Statistics and reproducibility

Data are presented as mean ± s.e.m. and normalized data are calculated on the baseline, unless otherwise indicated. Data were considered to be significantly different when P < 0.05. P values less than 0.05, 0.01 and 0.001 are indicated by 1, 2 and 3 asterisks, respectively. The normality of datasets was evaluated using Shapiro–Wilk or Kolmogorov–Smirnov tests. For normally distributed data, two-tailed unpaired t-tests were used when comparing the means of two independent experimental populations. For cases in which the populations were not independent, paired t-tests were used. ANOVA was used when comparing the means of more than two populations. Repeated measures ANOVA with or without independent treatment groups was performed on time-course experiments. For cases in which ANOVA tests yielded significant effects, appropriate post hoc comparisons were used to identify significant pairwise differences (Fisher’s LSD test or Tukey’s test). For analysis of the predicted cell-type contingency table, we used two-tailed Fisher’s exact tests.

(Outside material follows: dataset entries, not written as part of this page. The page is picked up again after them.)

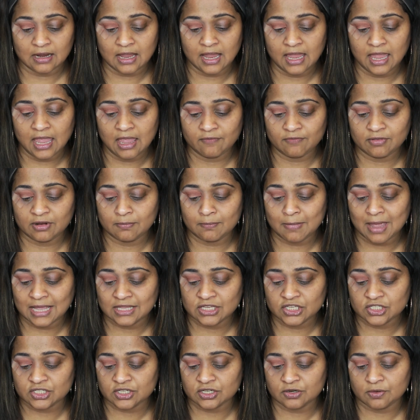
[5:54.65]
I have in
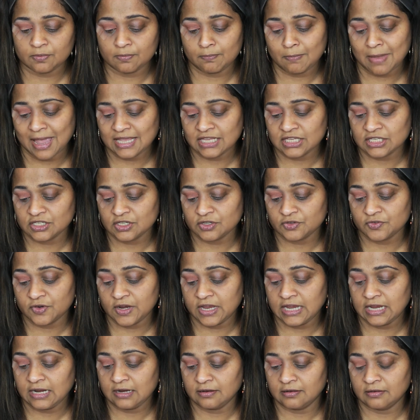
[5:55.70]

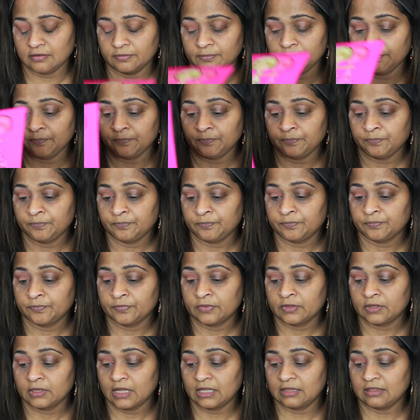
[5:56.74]
Masquerade,
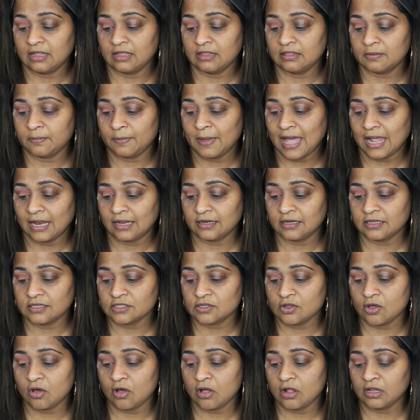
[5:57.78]
I think the palette
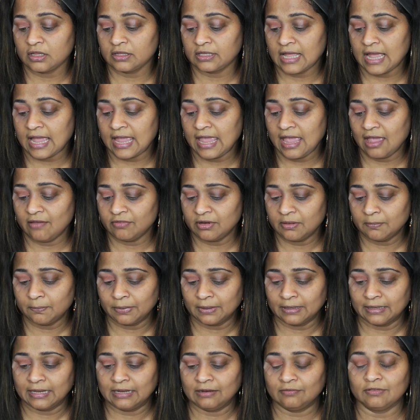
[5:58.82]
is called. I haven't
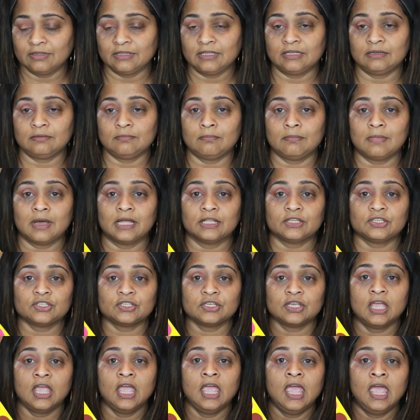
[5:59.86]
played with it
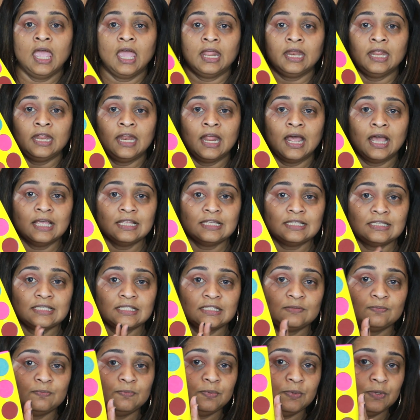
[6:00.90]
much, and it has
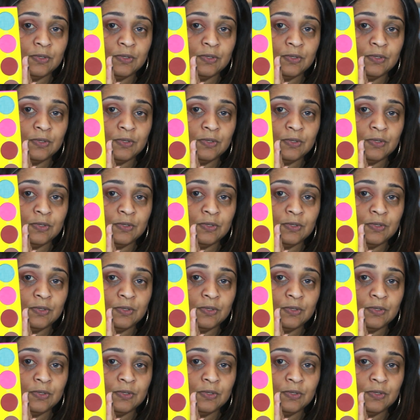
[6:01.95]
this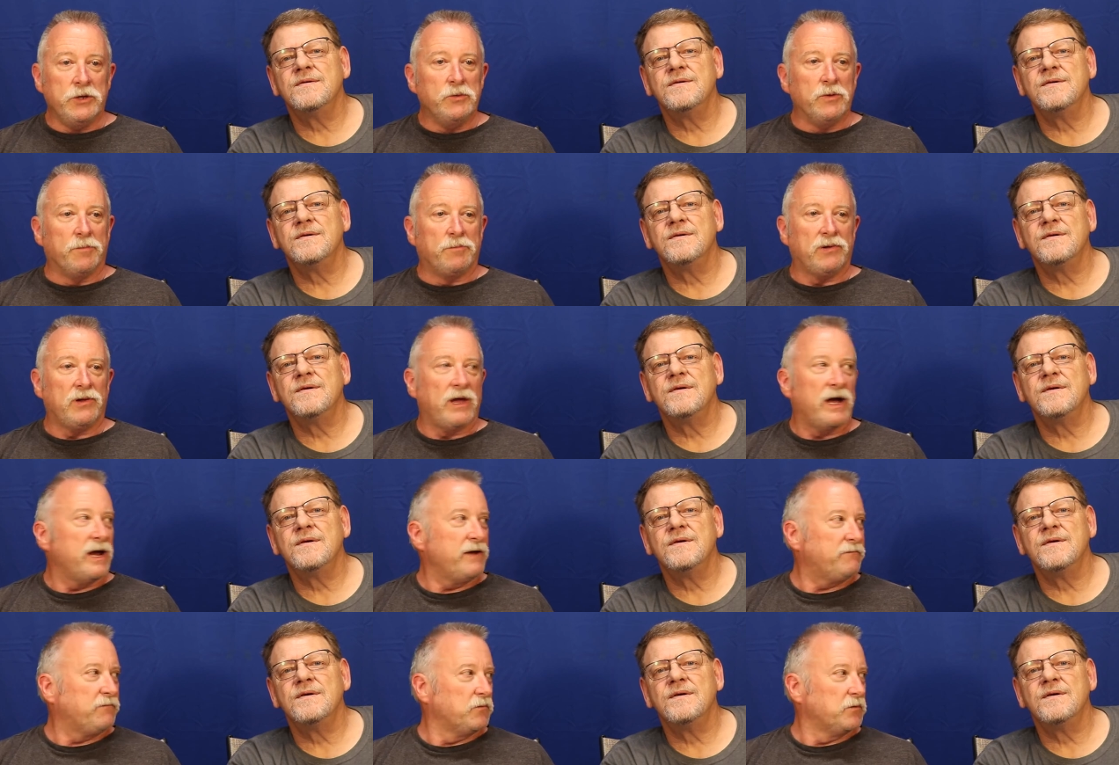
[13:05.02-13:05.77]
Speaker 1: you
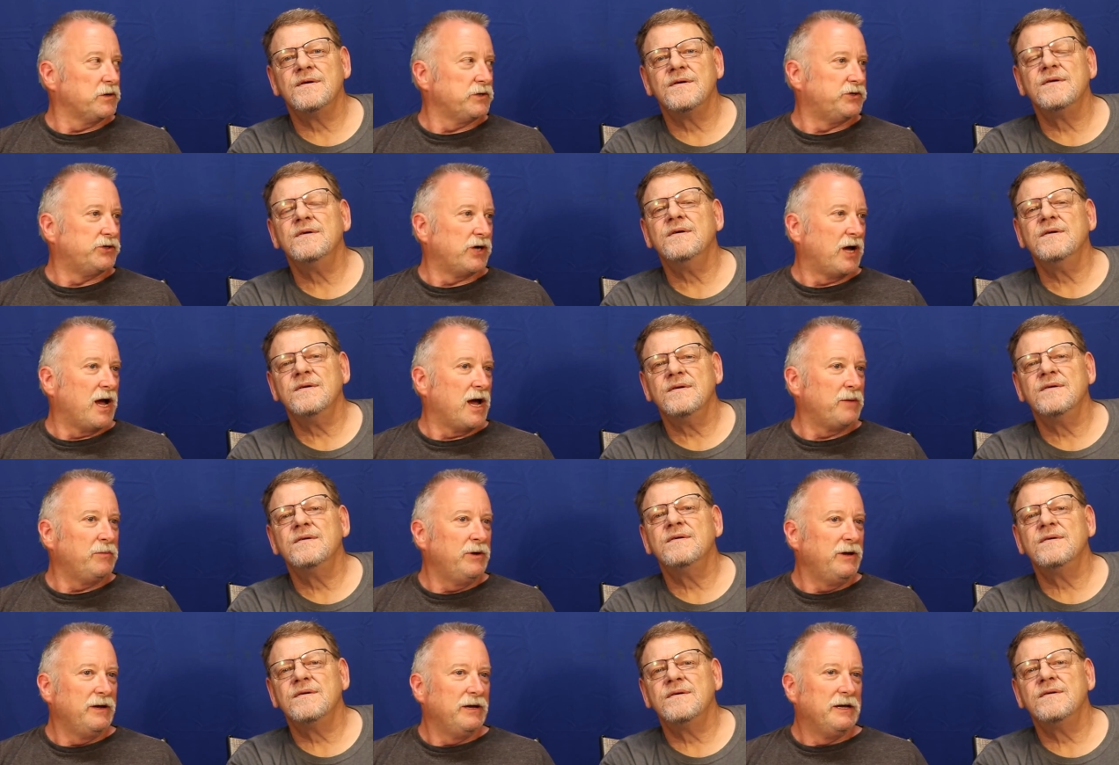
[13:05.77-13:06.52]
apply for a
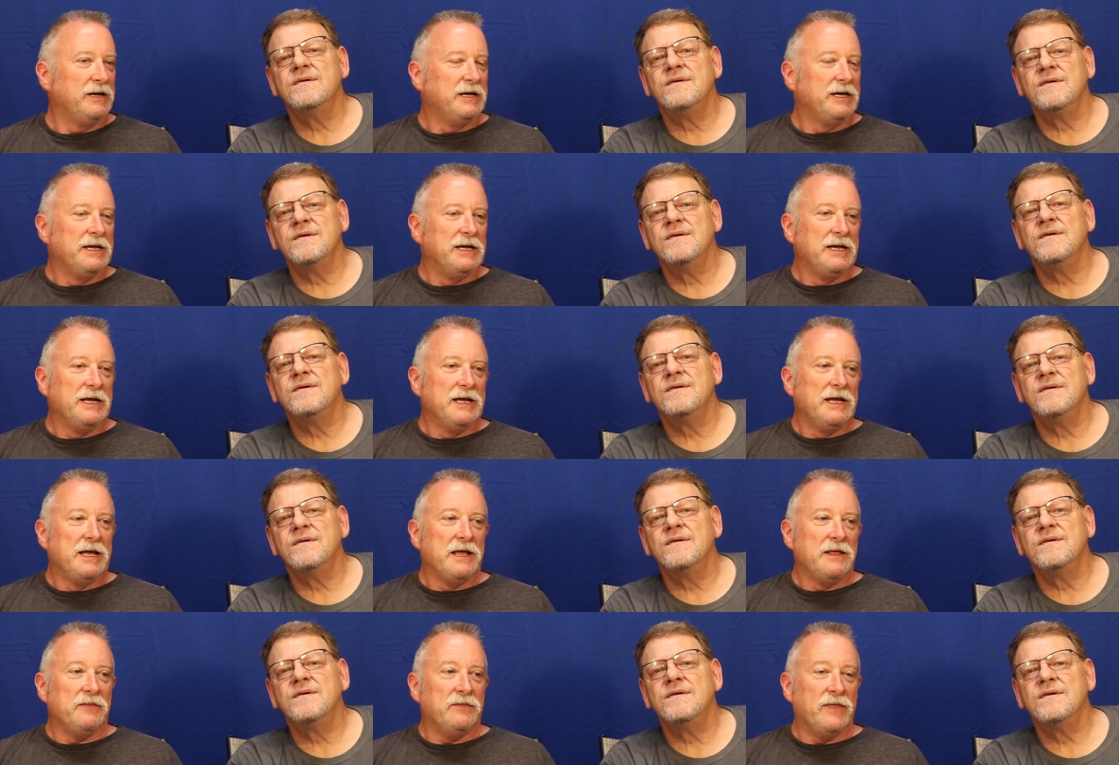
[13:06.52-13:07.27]
job,
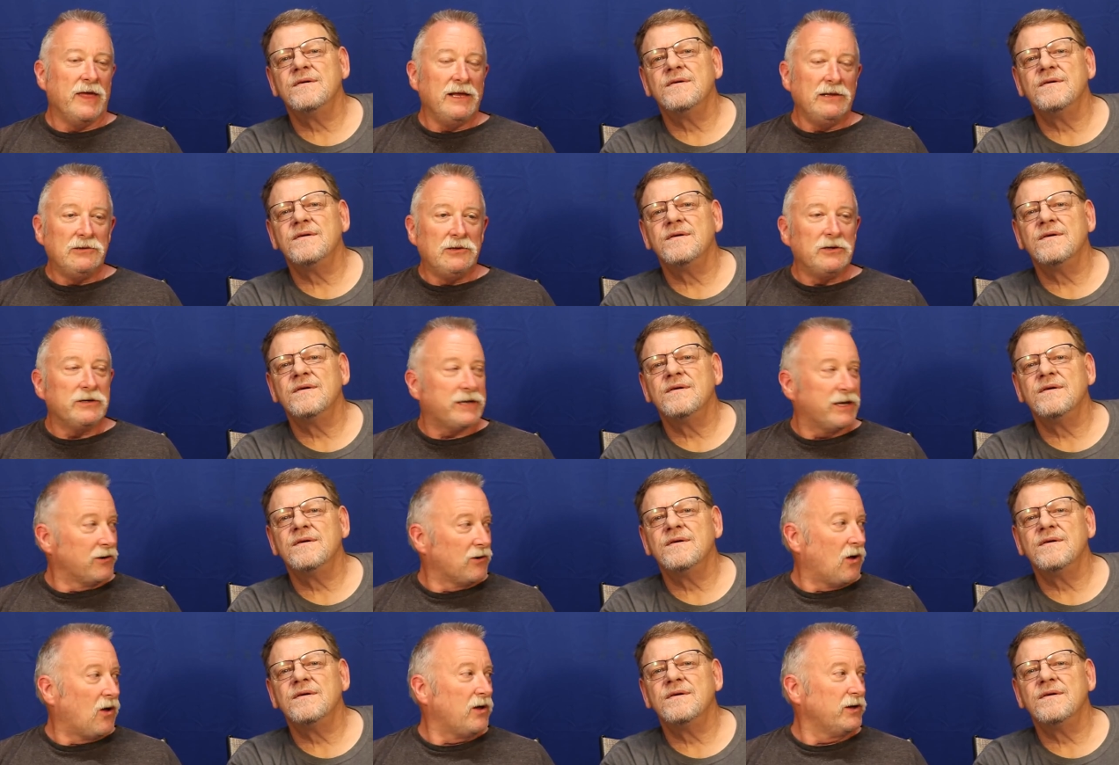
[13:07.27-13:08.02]
they look
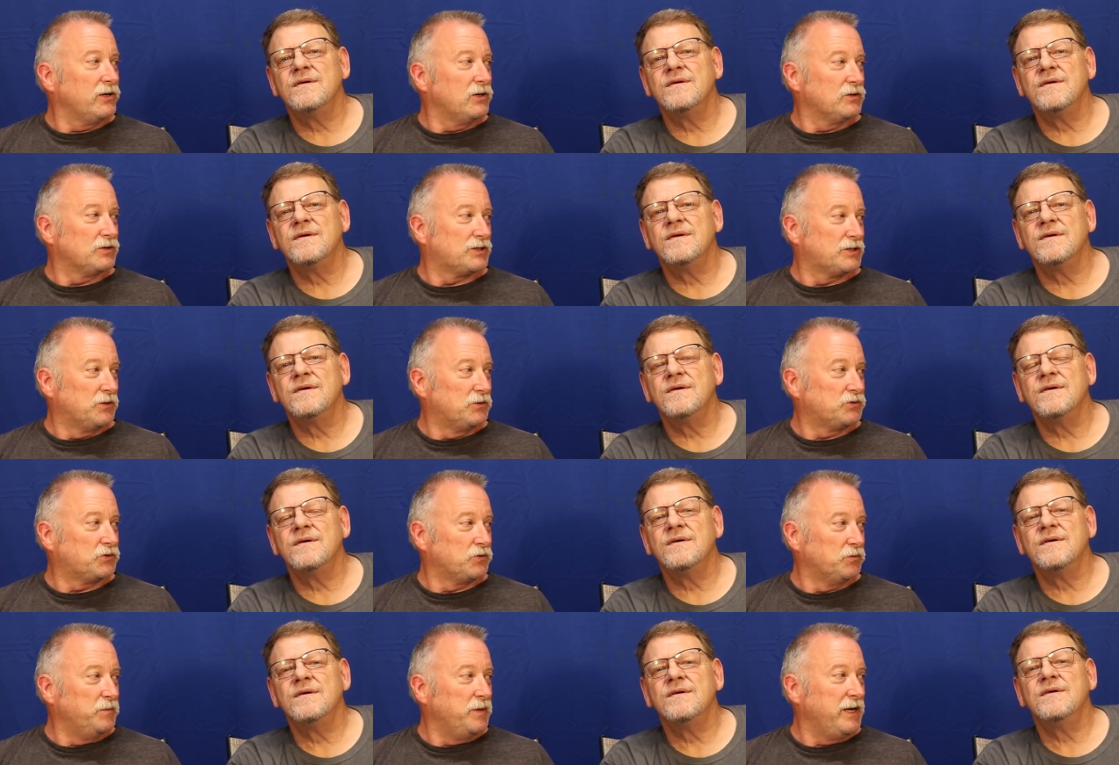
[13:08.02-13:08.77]
at all your
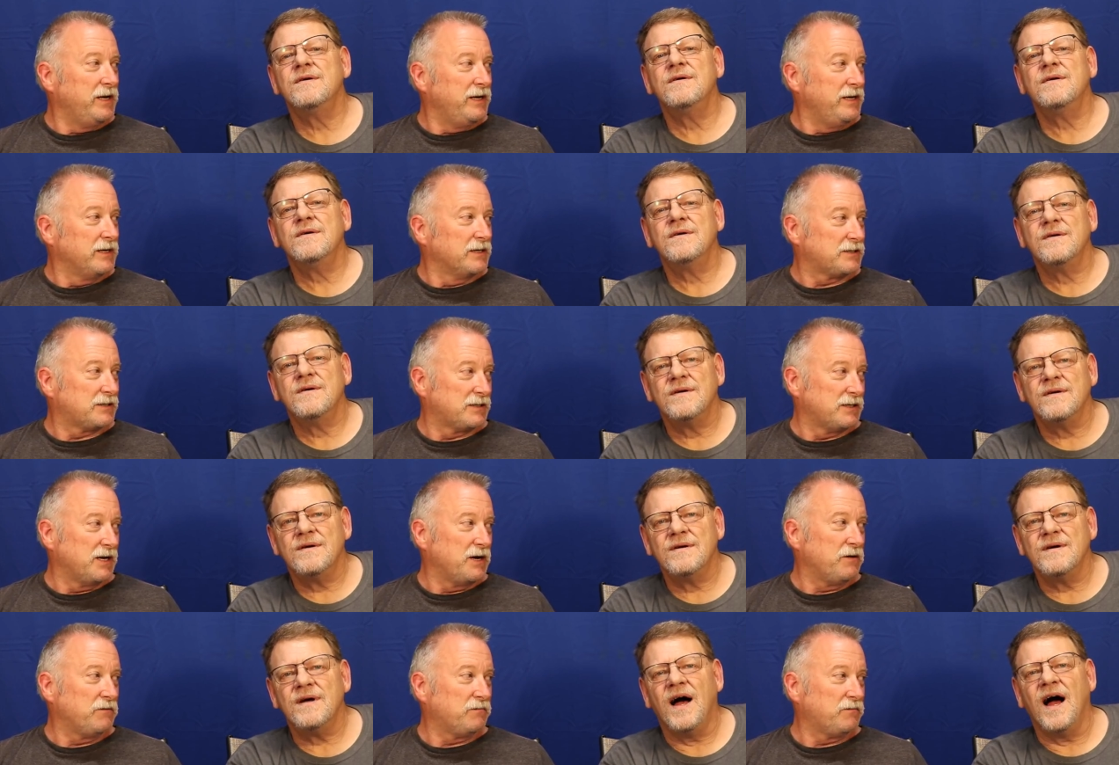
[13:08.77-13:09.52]
social media
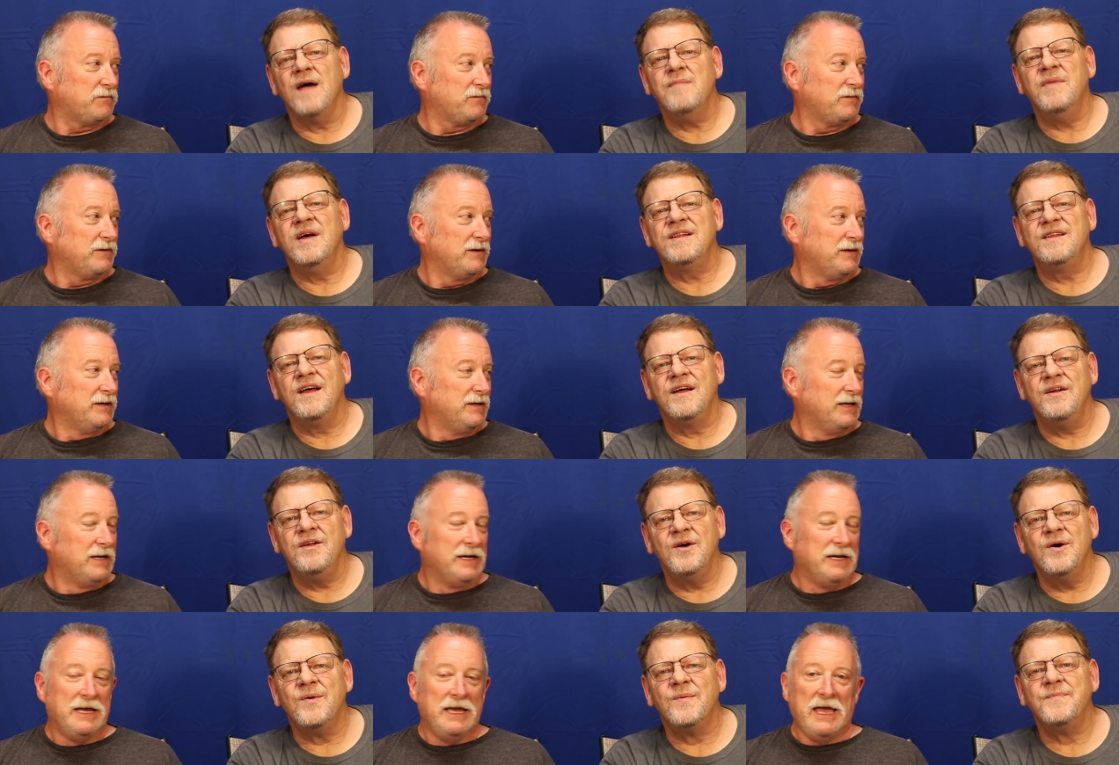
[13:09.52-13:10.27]
stuff. I bet they
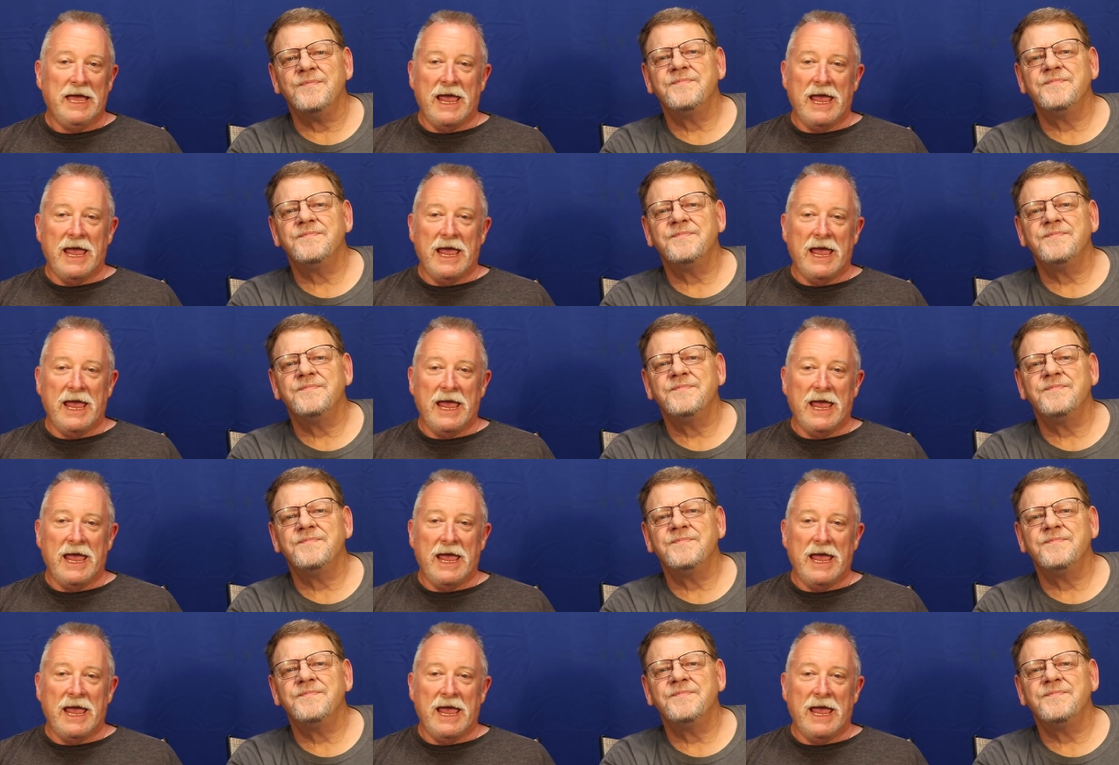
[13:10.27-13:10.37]
do.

When normality was violated, the data were analysed using nonparametric Kolmogorov–Smirnov tests, Kruskal–Wallis tests with Dunn’s multiple-comparison test, two-sided Wilcoxon rank-sum tests or Friedman ANOVA followed by post hoc Wilcoxon signed-rank test or Kolmogorov–Smirnov test. For statistical analyses, GraphPad Prism 9 (GraphPad), OriginPro 2018b (OriginLab), MATLAB 2019b and Excel were used. For GO statistical analysis, GSEA software was used (http://software.broadinstitute.org/gsea/index.jsp). When possible, experimenters were blinded to the genotypes of the animals and genotypes were decoded after data had been processed and analysed. Full statistical details for each main figure panel are included in Supplementary Table 4. Data shown from representative experiments were repeated with similar results in at least two independent biological replicates, unless otherwise noted. Sample sizes were estimated empirically on the basis of previous studies.

Reporting summary

Further information on research design is available in the Nature Portfolio Reporting Summary linked to this article.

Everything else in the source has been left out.